[<prev] [next>] [<thread-prev] [thread-next>] [day] [month] [year] [list]
Message-ID: <4F96E1EB.1030407@redhat.com>
Date: Tue, 24 Apr 2012 14:24:59 -0300
From: Mauro Carvalho Chehab <mchehab@...hat.com>
To: Borislav Petkov <bp@...64.org>
CC: Tony Luck <tony.luck@...el.com>,
Linux Edac Mailing List <linux-edac@...r.kernel.org>,
Linux Kernel Mailing List <linux-kernel@...r.kernel.org>,
Doug Thompson <norsk5@...oo.com>
Subject: Re: [EDAC PATCH v13 6/7] edac.h: Prepare to handle with generic layers
Em 24-04-2012 13:27, Borislav Petkov escreveu:
> On Tue, Apr 24, 2012 at 11:24:03AM -0300, Mauro Carvalho Chehab wrote:
>> Yes (well, except that Nehalem has also a concept of "virtual channel", so
>> calling it "virtual" can mislead into a different view).
>
> No, it cannot. It is a very simple question: Am I looking at virtual
> slots/channels or not, when I'm looking at edac-ctl output?
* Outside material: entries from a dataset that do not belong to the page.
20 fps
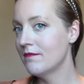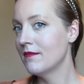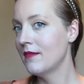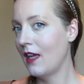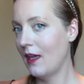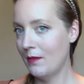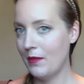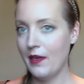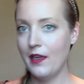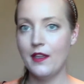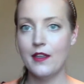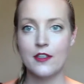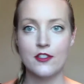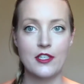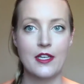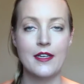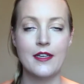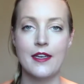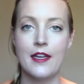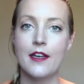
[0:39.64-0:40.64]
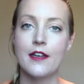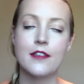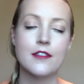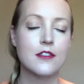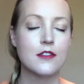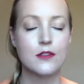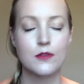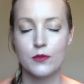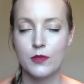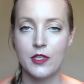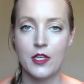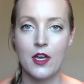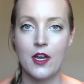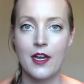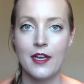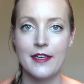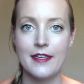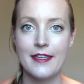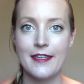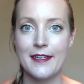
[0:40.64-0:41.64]
I probably look shiny now because it's really
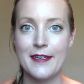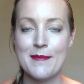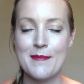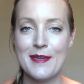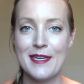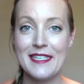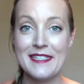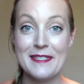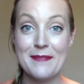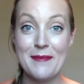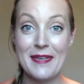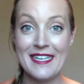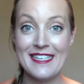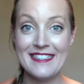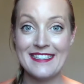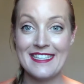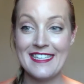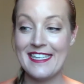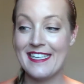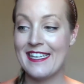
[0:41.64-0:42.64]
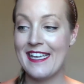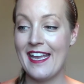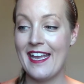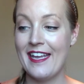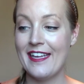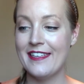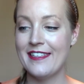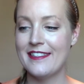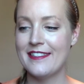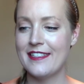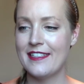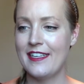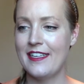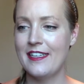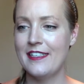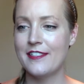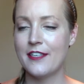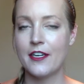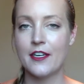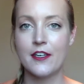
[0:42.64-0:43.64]
hot in here, but it's amazing and it's in
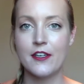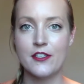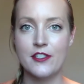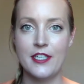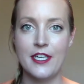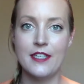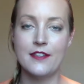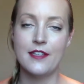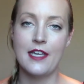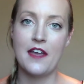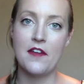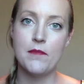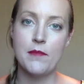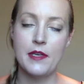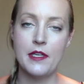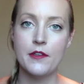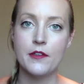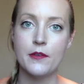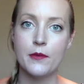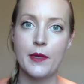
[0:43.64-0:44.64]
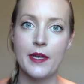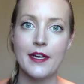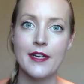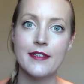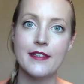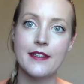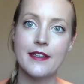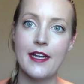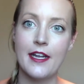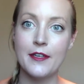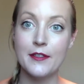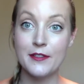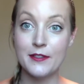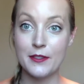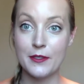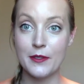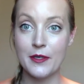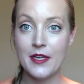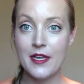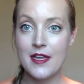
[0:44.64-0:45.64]
a darker shade so I haven't been able to wear it till now,
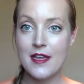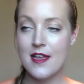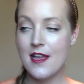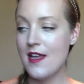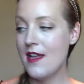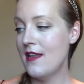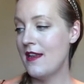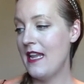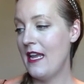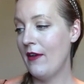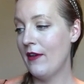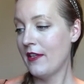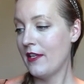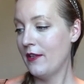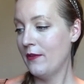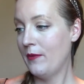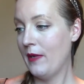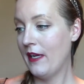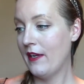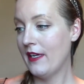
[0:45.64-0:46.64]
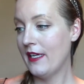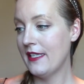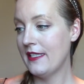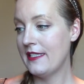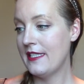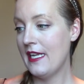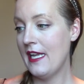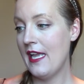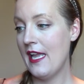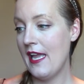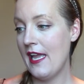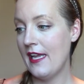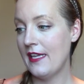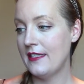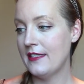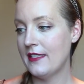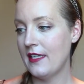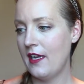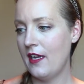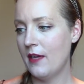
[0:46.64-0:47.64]
so now I can wear it
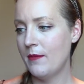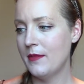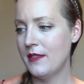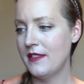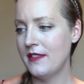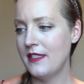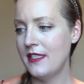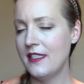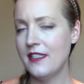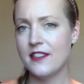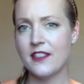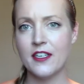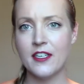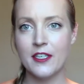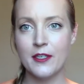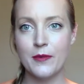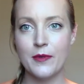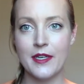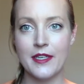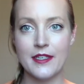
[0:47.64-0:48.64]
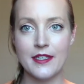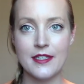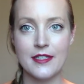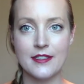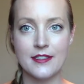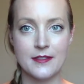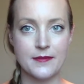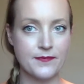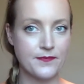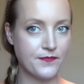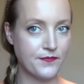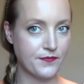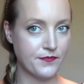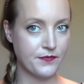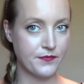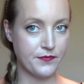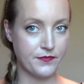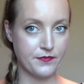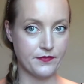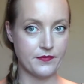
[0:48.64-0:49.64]
and I almost need a darker one because
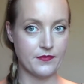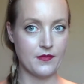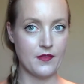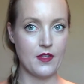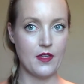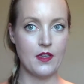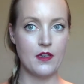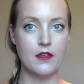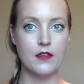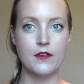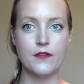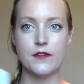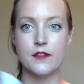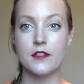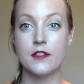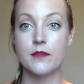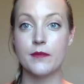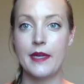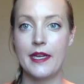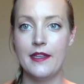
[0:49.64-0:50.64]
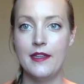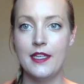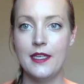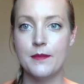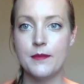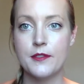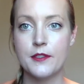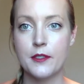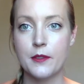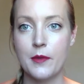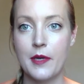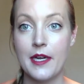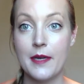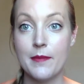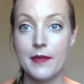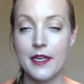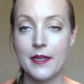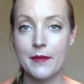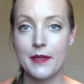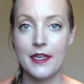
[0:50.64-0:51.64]
I don't know if it's the red lips or what,
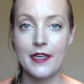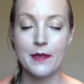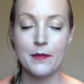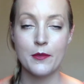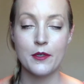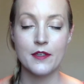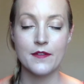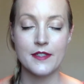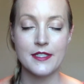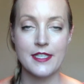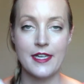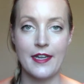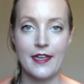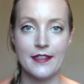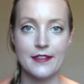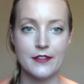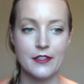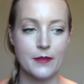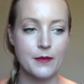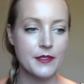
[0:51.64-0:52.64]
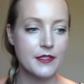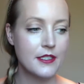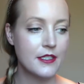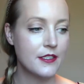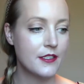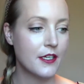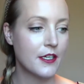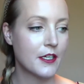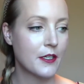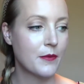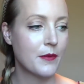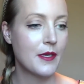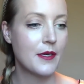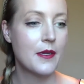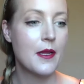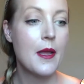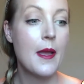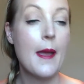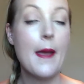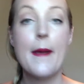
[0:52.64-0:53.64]
but I'm getting more of a tan, so I almost need a darker one.
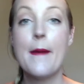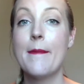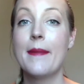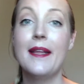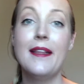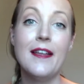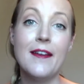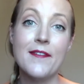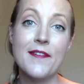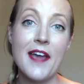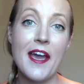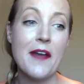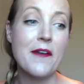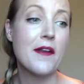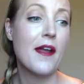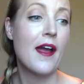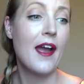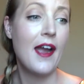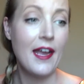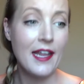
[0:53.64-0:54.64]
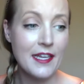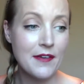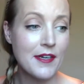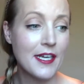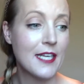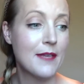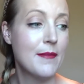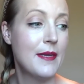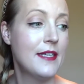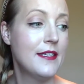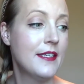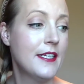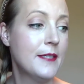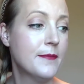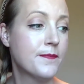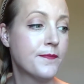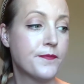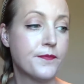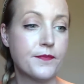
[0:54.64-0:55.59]
But I love that, highly recommend it.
It is showing physical slots/channels at edac-ctl output.
> [..]
>
>>> I hope you can understand my confusion now:
>>>
>>> On the one hand, there are the physical slots where the DIMMs are
>>> sticked into.
>>>
>>> OTOH, there are the slots==ranks which the memory controllers use to
>>> talk to the DIMMs.
>>
>> This only applies to amd64 and other csrows-based memory controllers.
>>
>> A memory controller like the one at Nehalem abstracts csrows (I suspect
>> that they have internally something functionally similar to a FB-DIMM
>> AMB internally). They do memory interleaving between the memory channels
>> in order to produce a cachesize bigger than 64 bits, but they don't
>
> You mean cacheline here.
Yes. Sorry for the typo.
>> actually care about how many ranks are there on each DIMM.
>
> This cannot be right - you need the chip select to talk to a rank.
> This is basic DDR functionality.
Yes, but this seems to be hidden on some lower level layer on their hardware.
The rank information is only an information inside their per-DIMM registers.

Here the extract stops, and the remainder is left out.